The second stretch proved as painless as the first: he met Sirius’s eyes steadily. “Wait. We… died, right?”


“And your point is?”


“We’re dead, but we’re here. We breathe and speak and walk and exist, in a place with no or little pain, and we stay with our loved ones. Of course we can’t go back, but this… well, it doesn’t seem quite that horrible, does it? What’s the catch? Where’s the drawback?”


For a minute the smile stayed on Sirius’s face, but then it wavered and disappeared. “Ah, I thought we might come round to that question.” He let out a sigh. “There is one thing we just can’t seem to get on this side of the veil, no matter how much we try… are you certain you want to hear this? Because I can stop right now.”

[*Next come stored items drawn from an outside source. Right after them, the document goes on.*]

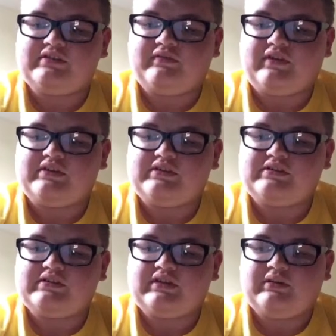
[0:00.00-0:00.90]
so
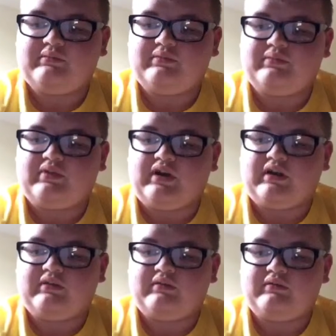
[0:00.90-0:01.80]
fans can
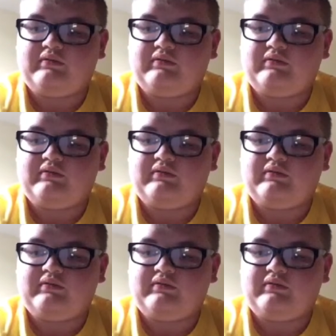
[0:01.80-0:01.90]
plan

Remus shook his head, determined to hear it out. He’d always been the academic and thorough sort; he wanted to know the odds and make his assessment based on all the facts unlike some other people he knew. He gave a grim nod. “Tell me. Don’t hold back.”


“All right.” Closing his eyes, Sirius let out a deep sigh.


When those deep-set eyelids opened again, Remus could see the grey of his eyes hidden behind dark lashes, as always, and braced himself for the worst. What could it be: did this quasi-paradise come with an expiration date? Despite Sirius’s words, would he not be allowed to stay with his wife, his friends? Would they have to spend an eternity with enemies? Venture into a more traditional version of Hell? What was it going to be?


Sirius shook his head. “No matter how many times I’ve tried—it would be such a comfort, for old time’s sake, you understand—there are simply no fleas.” With a laugh, he cuffed Remus on the shoulder. “Come along, time to wake up Tonks. She’ll be so happy to see you.”